Delapan tahun lalu, saat aku masih bekerja di suatu media nasional, selepas senja, seperti biasa, aku menikmati kopi di salah satu sudut coffee shop favorit dekat gelanggang olahraga Jakarta. Sendiri, apakah menanti teman saat itu, aku lupa. Yang aku ingat, aku bertemu seorang teman yang duduk terpisah dariku, kemudian ada seorang perempuan muda masuk ke coffee shop tersebut terburu-buru dan duduk di sofa bersama temanku. Ia cantik, berambut pendek, pakaiannya sederhana, tidak ada yang istimewa dari pakaiannya, wajahnya bulat dan bibirnya pink tanpa lipstick. Sesaat setelahnya, muncul seorang laki-laki berparas manis yang bergabung dengan mereka dan, pada saat itu, aku hanya berpikir “ceweknya cantik tapi cowoknya biasa aja”.

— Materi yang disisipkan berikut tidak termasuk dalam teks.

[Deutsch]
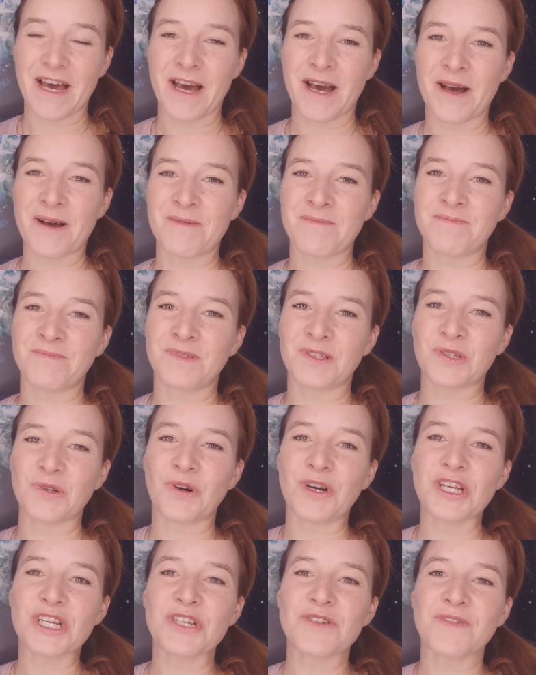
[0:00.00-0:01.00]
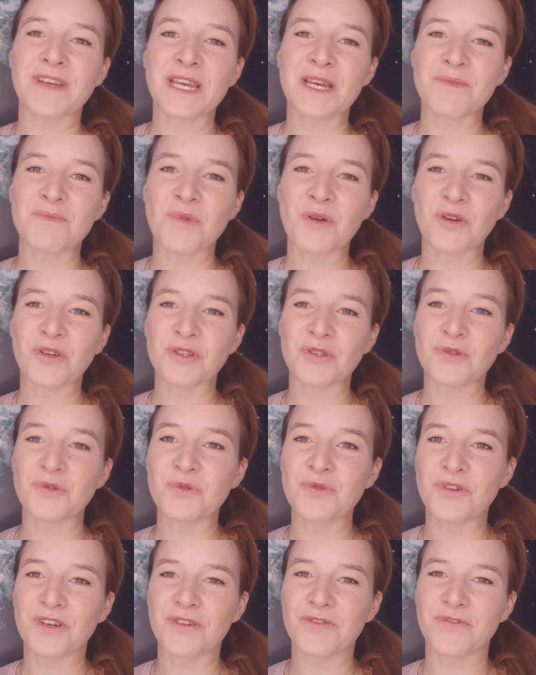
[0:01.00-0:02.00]
ähm, zu euch schwingen möchten
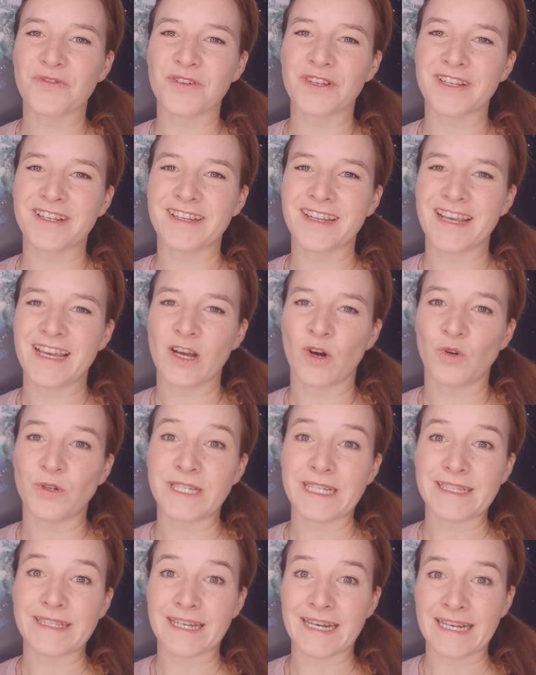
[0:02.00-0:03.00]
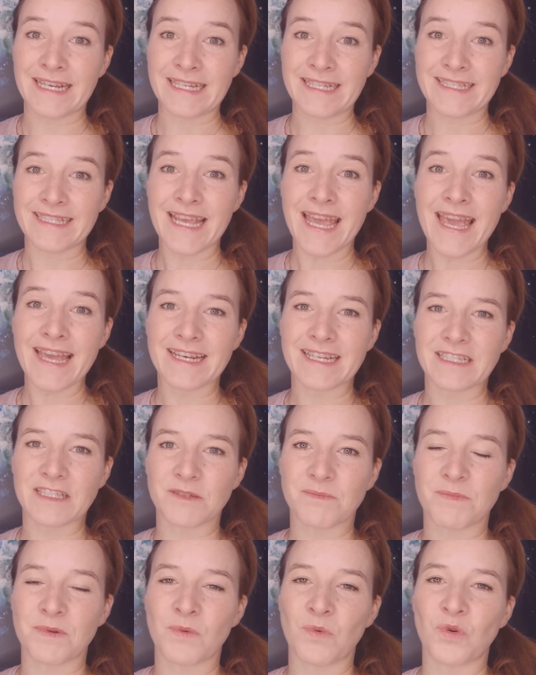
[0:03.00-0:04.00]
dürfen und die Trinität
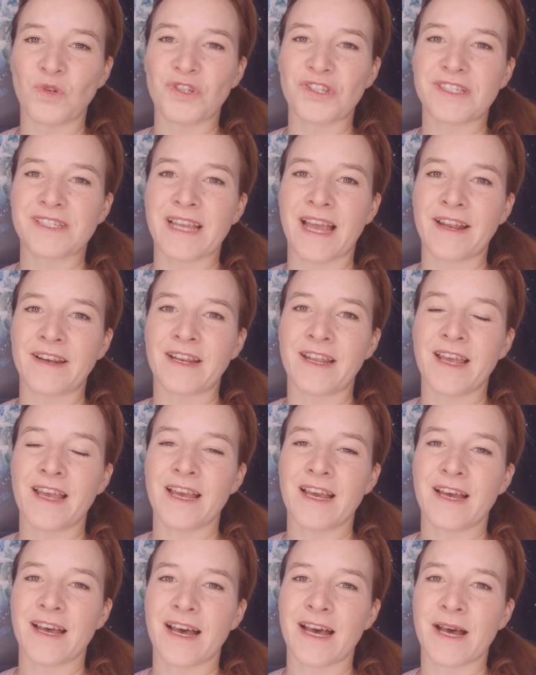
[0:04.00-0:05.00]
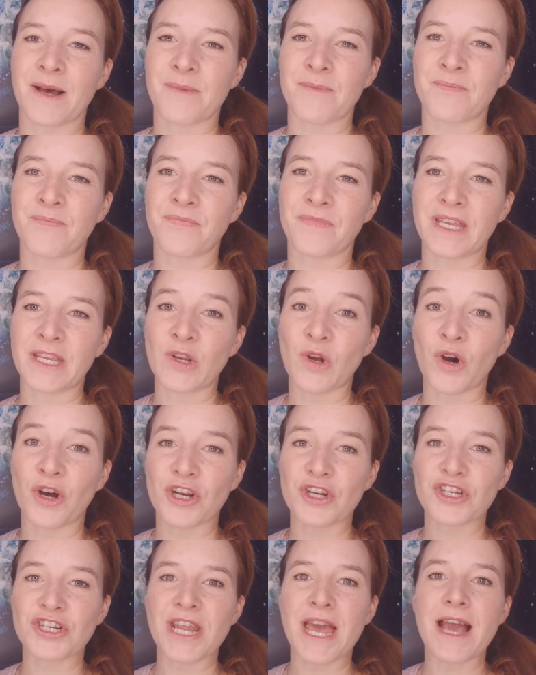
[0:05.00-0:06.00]
ins Bewusstsein ähm, in
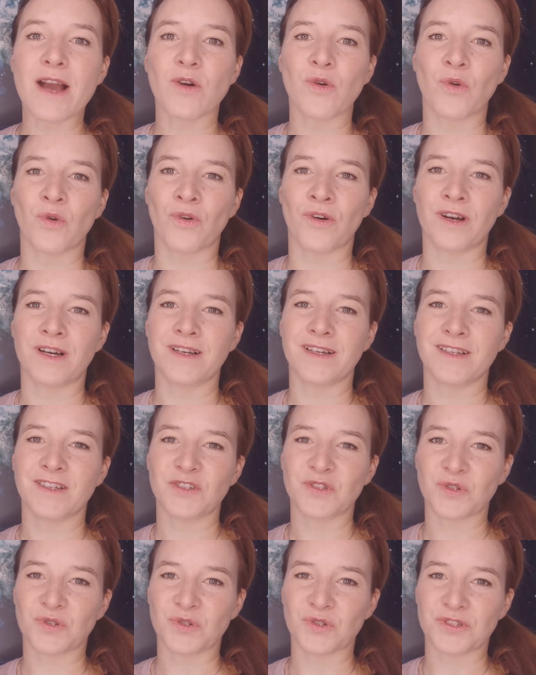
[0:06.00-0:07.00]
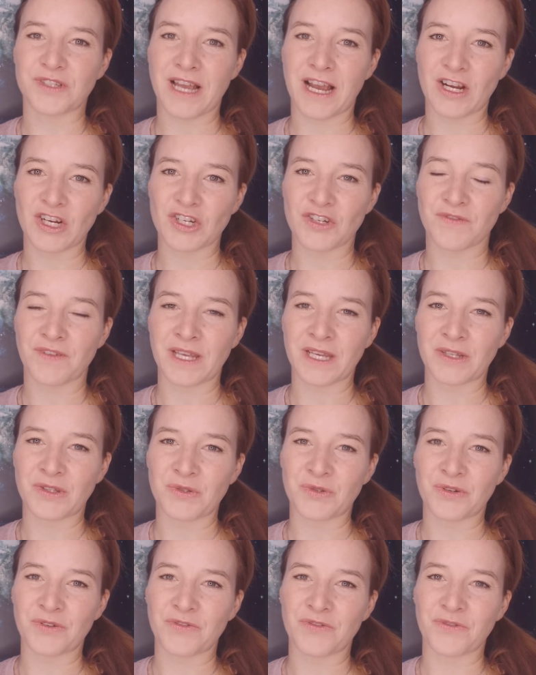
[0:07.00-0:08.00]
eure Stärkung sozusagen schwingen
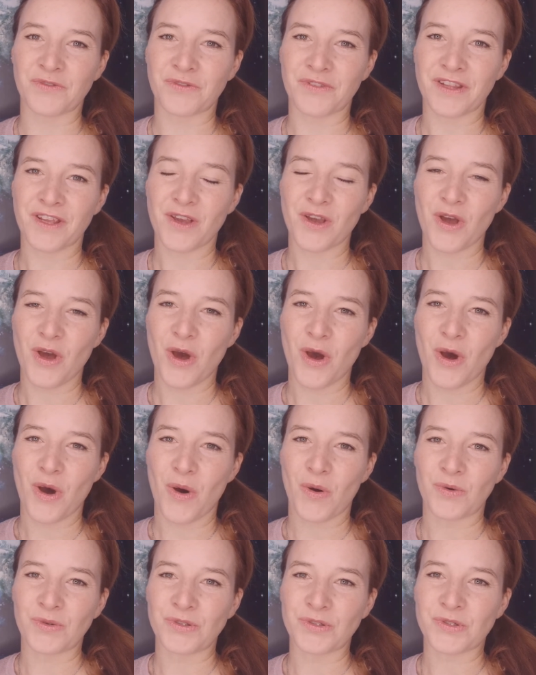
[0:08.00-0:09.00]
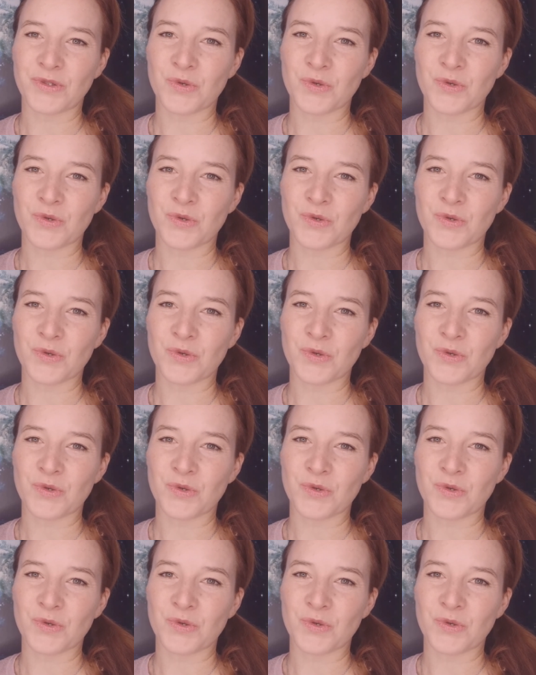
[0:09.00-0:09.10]
dürfen. Und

Pada waktu yang bersamaan, teman-teman kerjaku sedang membicarakan satu gadis cantik yang bekerja di media berbahasa asing. Salah satu teman kerjaku menyukainya, kata teman-temanku. “Namanya Anggi”.
Beberapa saat setelahnya, pada saat konferensi pers di Kementerian Perdagangan, aku melihat perempuan cantik itu lagi. Ia duduk sederet denganku. Aku lihat kartu persnya. Anggi M Lubis. “Oh ternyata anak ini yang disukai temanku,” pikirku lagi.
Beberapa waktu berselang, aku bertemu lagi dengan Anggi di ruang pers Kementerian Pertanian. Ternyata dia mulai ditugaskan di situ. Aku menyambutnya seperti menyambut teman lama, mengajaknya mengobrol dan merokok. Aku tahu rasanya saat baru memasuki satu ruang pers tempat menulis hasil liputan yang akan dilakukan beberapa waktu ke depan mungkin dalam waktu lama, terasa asing dan tidak mengenal siapapun. Jadi saat ada jurnalis baru yang ditugaskan di tempat itu, aku selalu menyapanya terlebih dahulu.
Tidak membutuhkan waktu lama untuk kami menjadi akrab. Kami sama-sama suka membaca dan memiliki rasa ingin tahu yang tinggi terhadap sesuatu, kami senang berdiskusi, bertukar pikiran. Mungkin itu juga yang membuat kami akrab. Ia membuatku terkagum-kagum dengan pengetahuannya yang luas, bukan cuma di satu bidang atau keilmuan, tapi banyak bidang termasuk soal horoscope, komik, anime, dan games. Tulisannya yang luwes dalam Bahasa Inggris yang sempurna juga membuatku terkesan. Aku pernah meminta bantuan Anggi melakukan review perjanjian kerjaku dengan perusahaan teknologi asal Amerika. Dari dia pun aku belajar banyak soal tata kalimat yang tepat dalam penulisan bahasa Inggris, horoscope secara mendalam, literatur Asia Timur, film korea yang bukan drama picisan, film-film berkualitas, Myers–Briggs Type Indicator sebelum banyak orang mengetahuinya dan banyak hal lainnya. Ia seperti Google. Ketika kita ingin tahu mengenai sesuatu, tanya ke Anggi dan dengan cepat ia akan menginformasikannya secara menyeluruh dan mendalam.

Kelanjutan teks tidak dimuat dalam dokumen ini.